The privatization fury of the 1990s was for many reasons. In particular, the neoliberal pressures of the 1989 Washington Consensus (which had its prelude in the 1980s with Thatcherism in the United Kingdom and Reaganism in the United States) and the harsh demands of the Maastricht Treaty on fiscal matters, which led some European governments , among them that of Felipe González, to sell State shares in public companies to obtain immediate liquidity and balance the deficit accounts. Throughout the world the fatalistic discourse was established that, in the face of the unstoppable advance of globalization, countries had to prepare to be increasingly competitive, and this happened, among other things, by transferring public companies to the private sector , arguing that this is more effective as a manager. Under the protection of the new doctrine, in some countries, especially in Spain, scandalous balls took place and a new business elite was consolidated on the shoulders of companies, many of them of proven profitability, that had belonged to all Spaniards.

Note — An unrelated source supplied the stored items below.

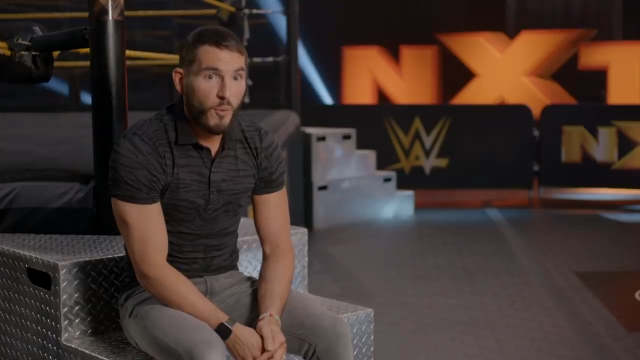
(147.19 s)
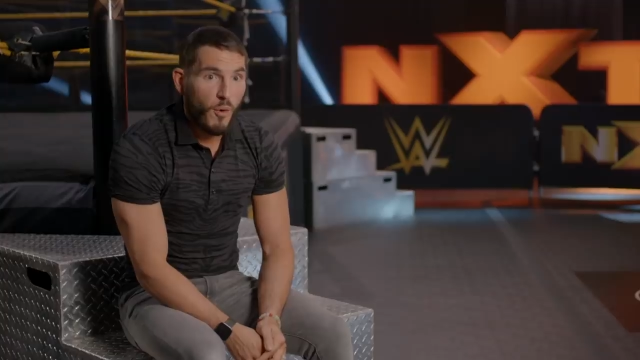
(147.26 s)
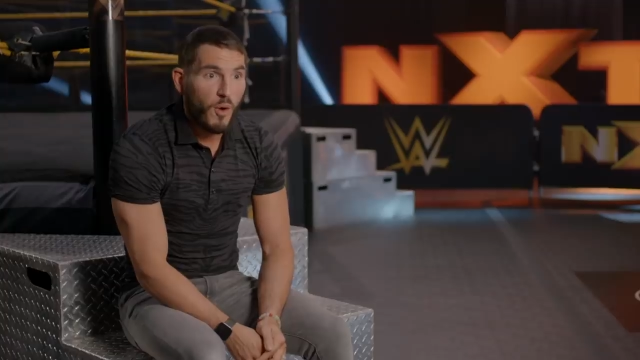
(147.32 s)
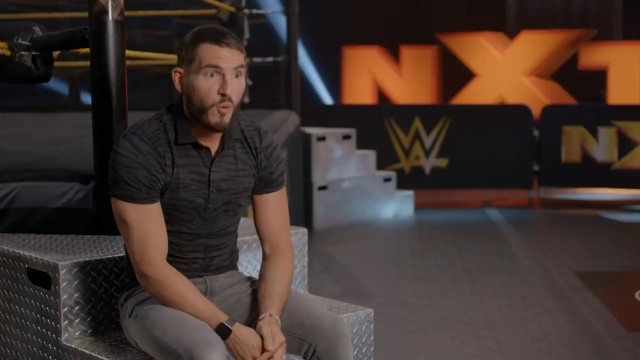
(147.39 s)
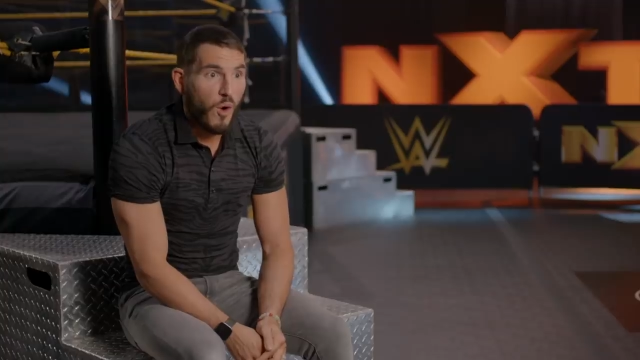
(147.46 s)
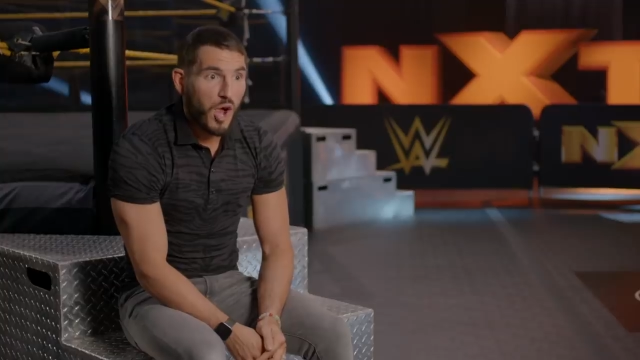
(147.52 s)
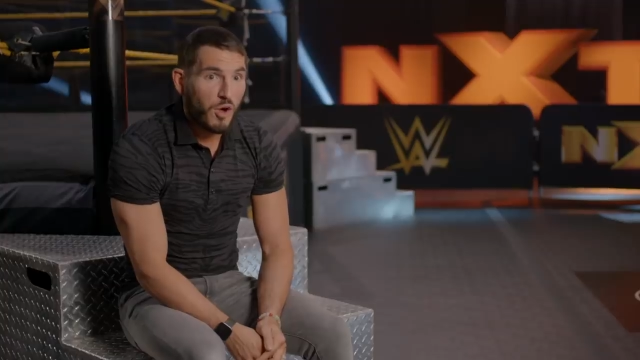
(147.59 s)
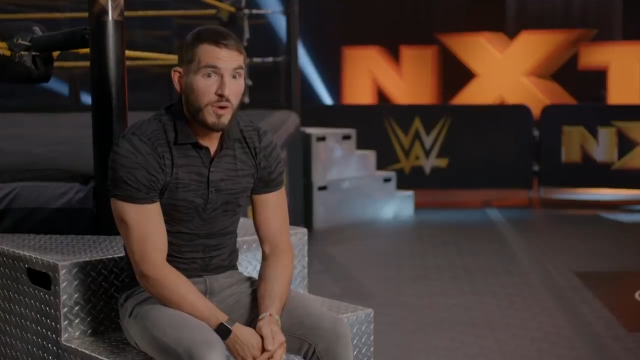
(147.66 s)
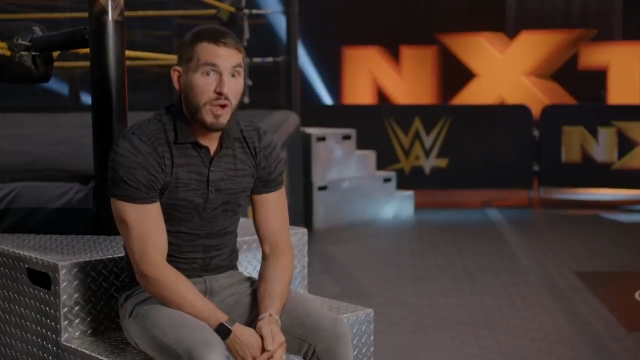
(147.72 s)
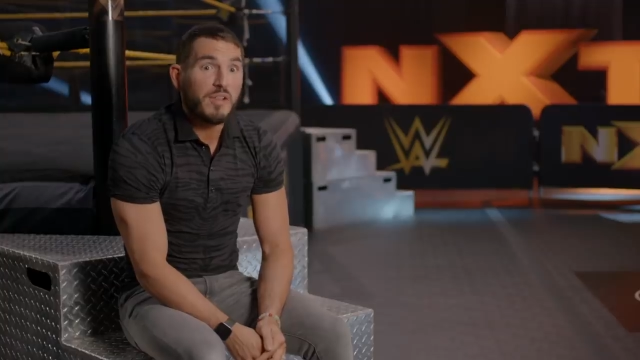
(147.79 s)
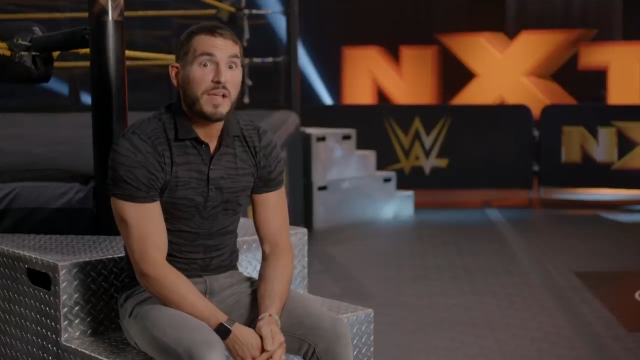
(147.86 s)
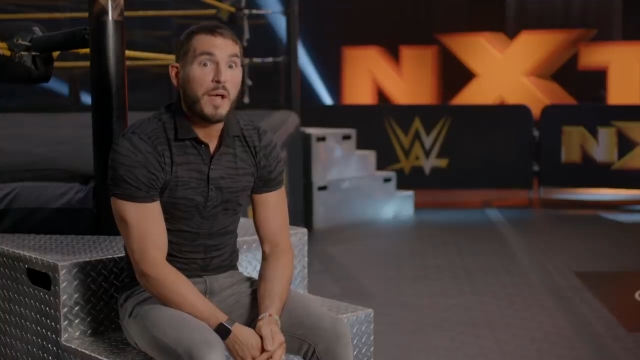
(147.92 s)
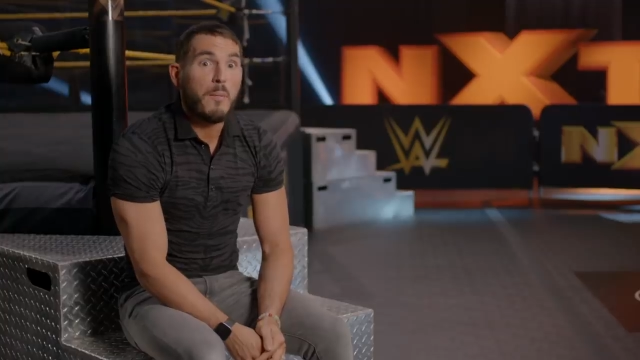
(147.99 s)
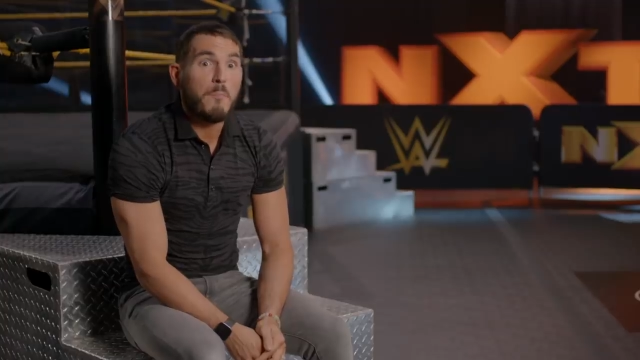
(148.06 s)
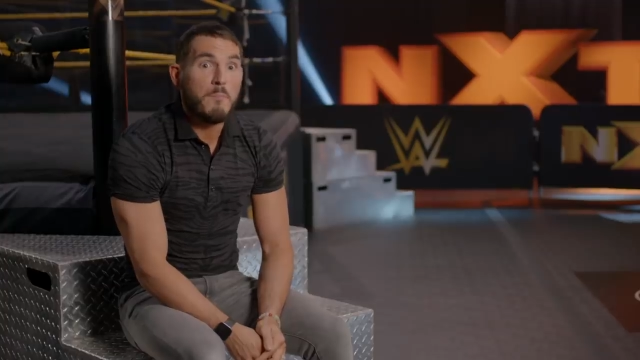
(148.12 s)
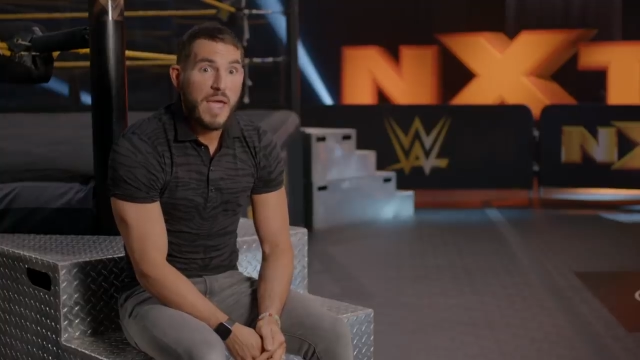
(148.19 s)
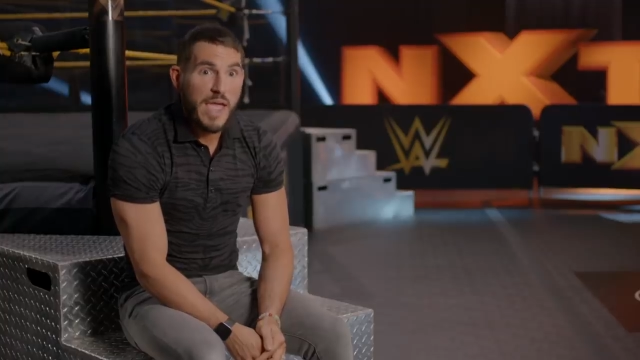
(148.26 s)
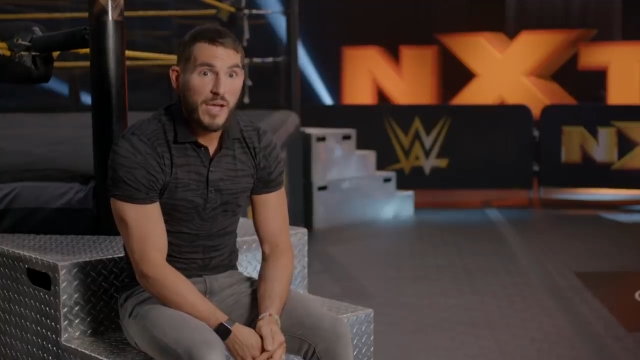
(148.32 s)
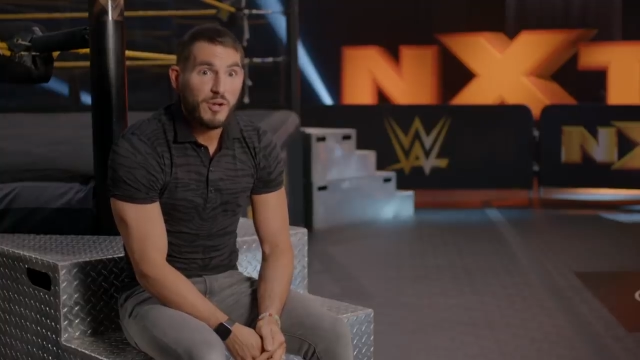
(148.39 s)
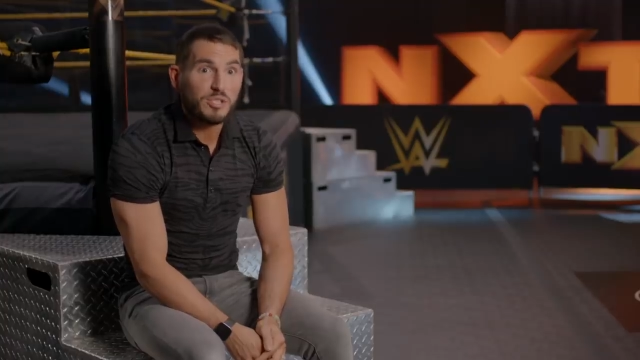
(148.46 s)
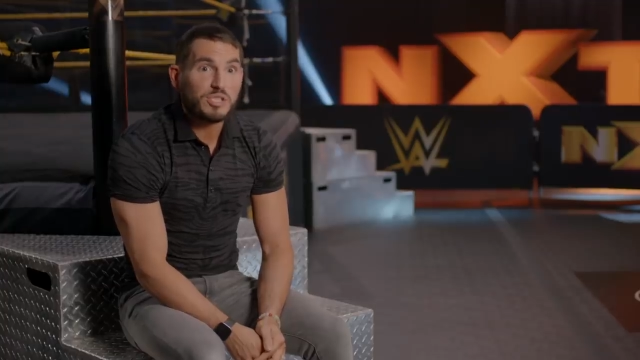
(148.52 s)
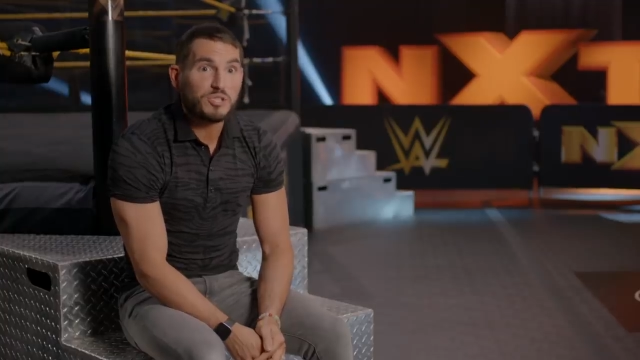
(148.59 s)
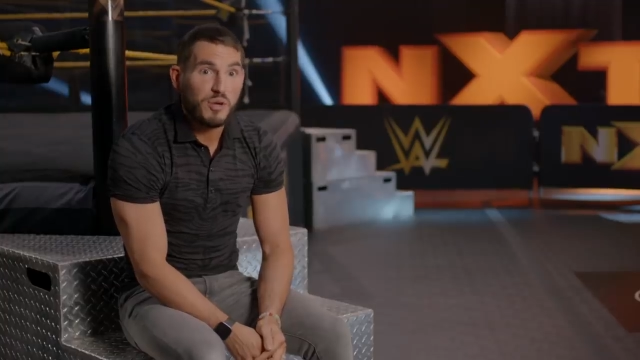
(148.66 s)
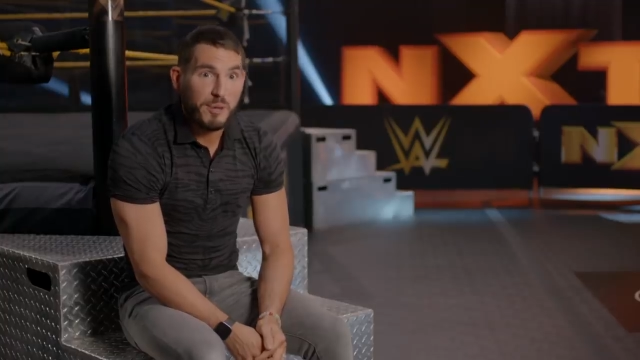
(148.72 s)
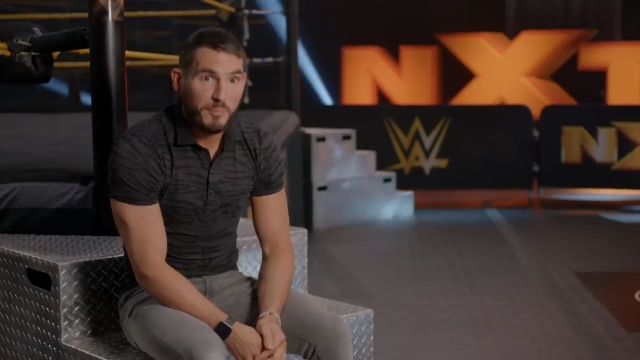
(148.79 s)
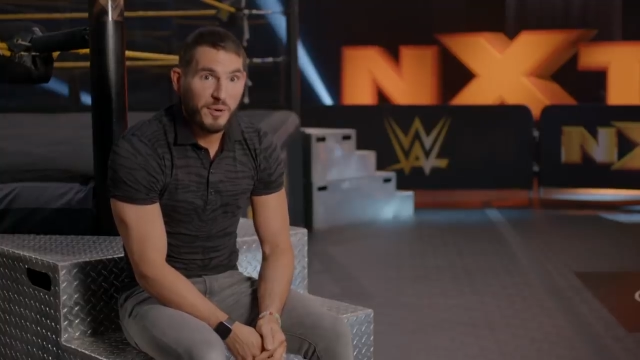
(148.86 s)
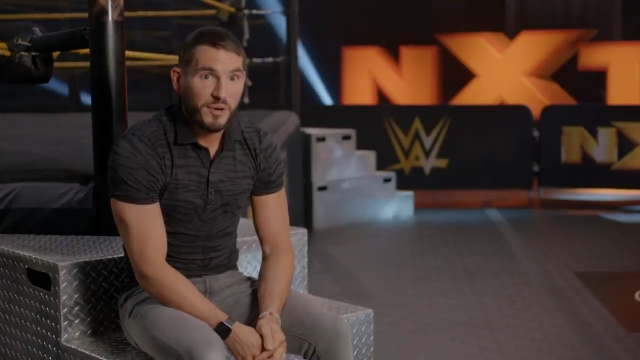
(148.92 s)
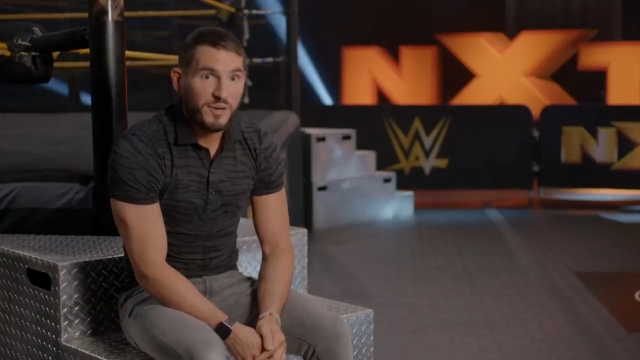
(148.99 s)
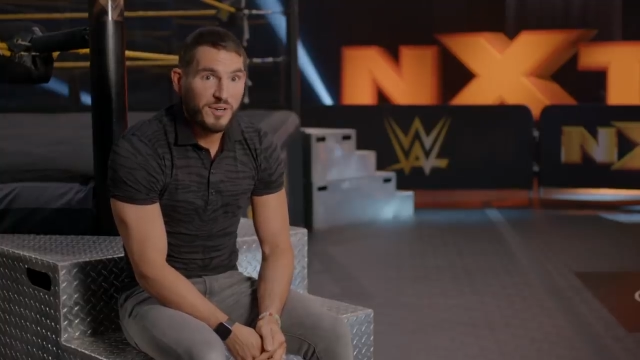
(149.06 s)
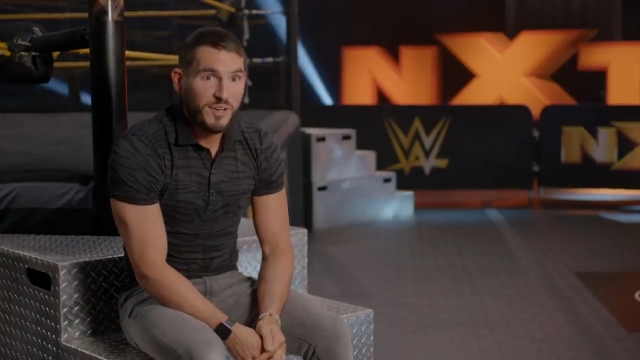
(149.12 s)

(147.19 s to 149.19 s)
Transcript: boy walk around like a male stripper.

Perhaps Casado ignores it, but Spain had a public banking corporation, created in 1991 under the name of Argentaria, which could become a powerful social instrument within a free market and that eight years later ended up becoming the last letter of BBVA. Or that Bankia arose from the merger of seven savings banks, which perhaps did not produce stratospheric benefits to shareholders, but allocated large sums to social works in their geographical areas and enjoyed much greater confidence from citizens than the rest of the entities. financial Telefónica (to which Villalonga, Aznar’s desk friend who became the company’s emperor, removed the accent, supposedly to underline its galactic dimensions) also belonged to all Spaniards, as did Endesa, Gas Natural, Repsol, Tabacalera or Indra. I don’t know what would have happened if the State had kept them. In order to know if the privatizations were beneficial for society, or to what extent they were, it is not enough for us to be told that companies today have astronomical income, which will undoubtedly make their shareholders happy; It is also necessary to quantify their direct contribution to the State coffers (beyond the ” irrigation effect ” on the economy) or their commitment to the quality of life of citizens (for example, if they facilitate communications or maintain bank branches in urban centers that do not provide them with sufficient profitability). I don’t know if there is a comprehensive study in this regard; I admit that I don’t know him.

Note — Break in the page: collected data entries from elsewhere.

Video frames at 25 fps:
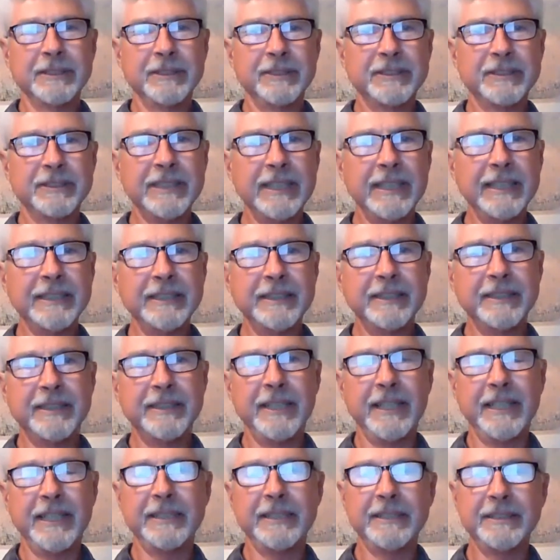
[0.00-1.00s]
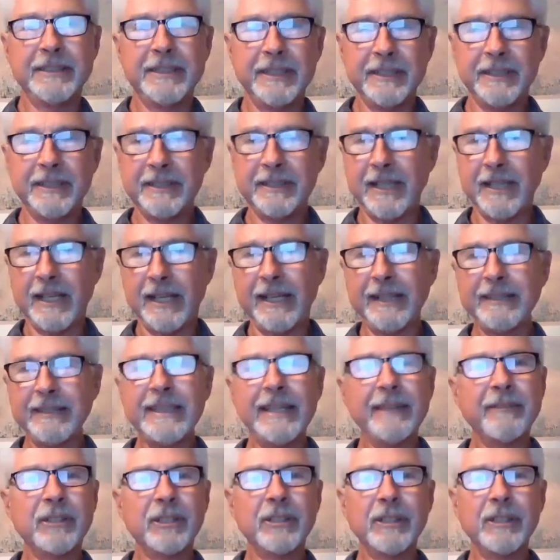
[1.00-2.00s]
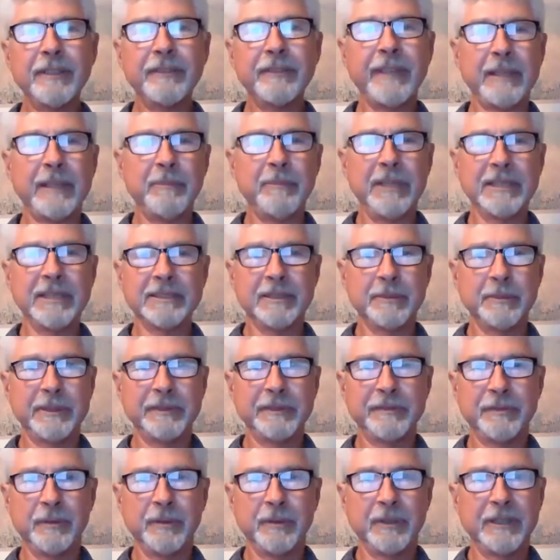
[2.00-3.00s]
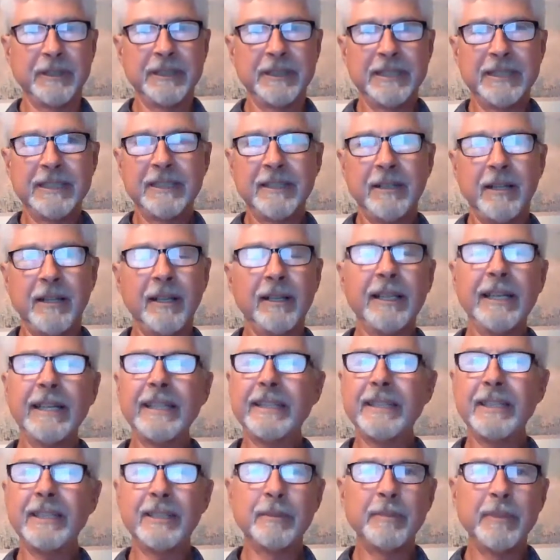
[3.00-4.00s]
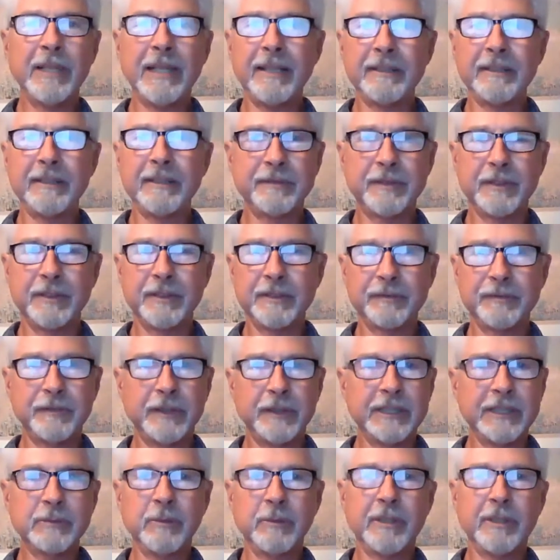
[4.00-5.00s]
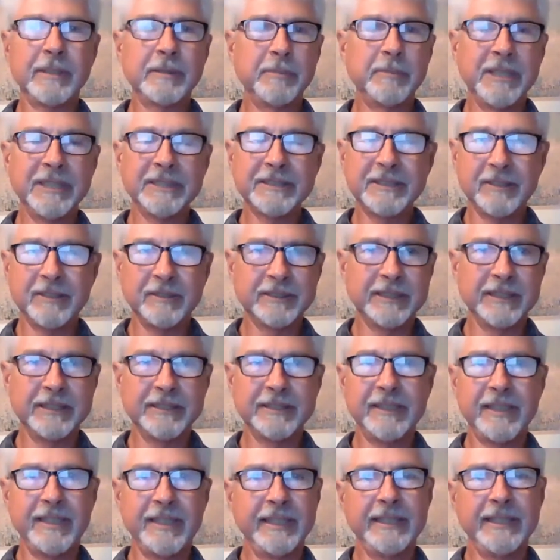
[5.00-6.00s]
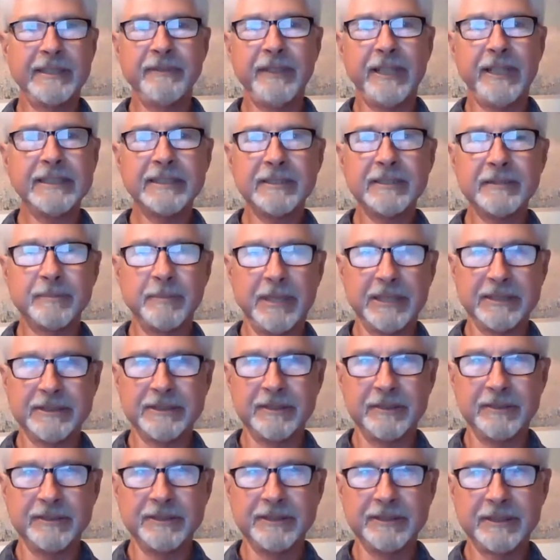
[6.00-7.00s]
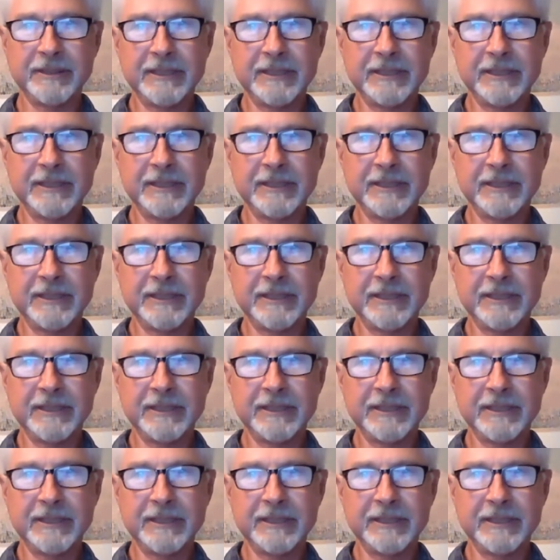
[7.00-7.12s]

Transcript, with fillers: You said that I'd never heard of that mussel before. All I hear yep. about for freshwater mussels is the invasive mussels.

The only thing I know for sure is that, in the early 1990s, the discourse was installed that the private sector is by its very nature more effective as a manager than the public sector, despite the abundance of evidence that prevents a categorical conclusion . And that thirty years later there does not seem to be a forceful response to that speech, particularly from the European social democracies. At best, there are almost heroic efforts by certain countries, with France at the forefront, to save the junk of their public sector from the onslaught of a neoliberalism that is anxiously awaiting the moment to put its hand in those treasures.

Now, as a result of the scandalous rises in the price of electricity in Spain, the Government is threatening to create a public electricity company – as in fact it exists in many developed countries – to manage hydroelectric concessions as they expire. We will see how far the momentum goes, and if it can become the starting point for a more ambitious reinforcement of the role of the State in the face of the powerful currents of thought that seek to reduce it to a minimum. Casado interestedly confuses the concepts and calls expropriation what, if carried out, would be a renationalization. What for him is a ” Express yourself … ”, for many citizens it would be a ” Give yourself back … ”.